* _TASK PROMPT_: In the listing that follows, print every line exactly and leave the images out.

* _SOURCE MATERIAL_:
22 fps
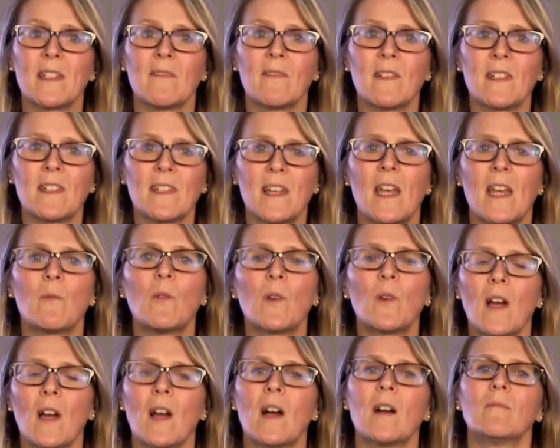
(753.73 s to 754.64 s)
A day will
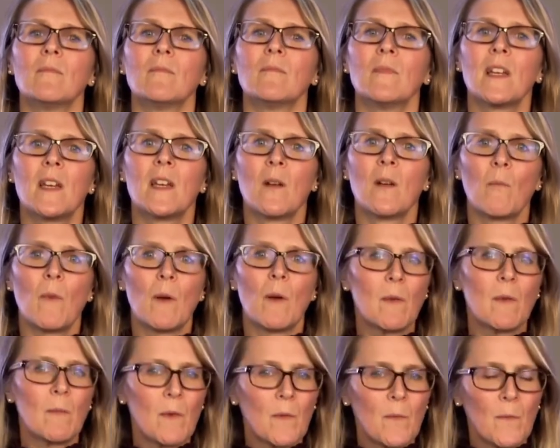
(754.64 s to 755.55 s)
come when we
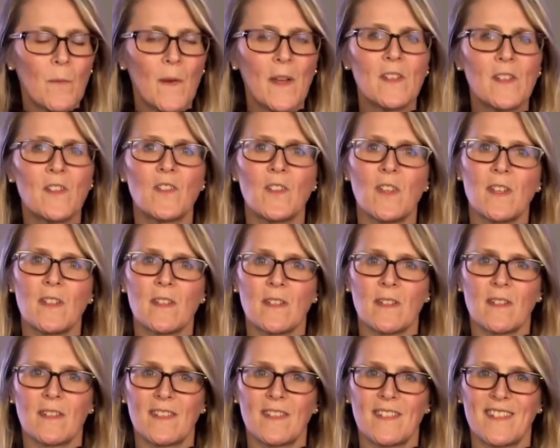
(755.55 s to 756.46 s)
will face
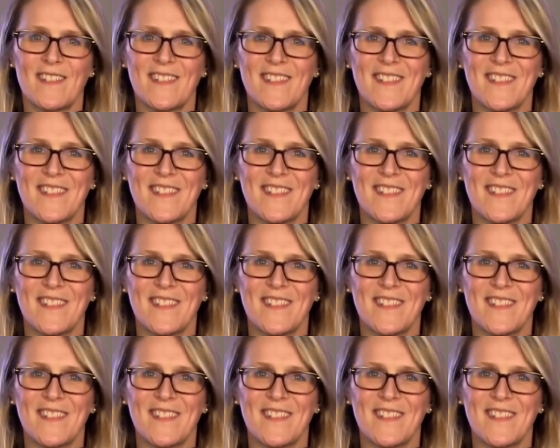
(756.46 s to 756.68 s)
Jesus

* _EXERCISE RESULT_:
22 fps
(753.73 s to 754.64 s)
A day will
(754.64 s to 755.55 s)
come when we
(755.55 s to 756.46 s)
will face
(756.46 s to 756.68 s)
Jesus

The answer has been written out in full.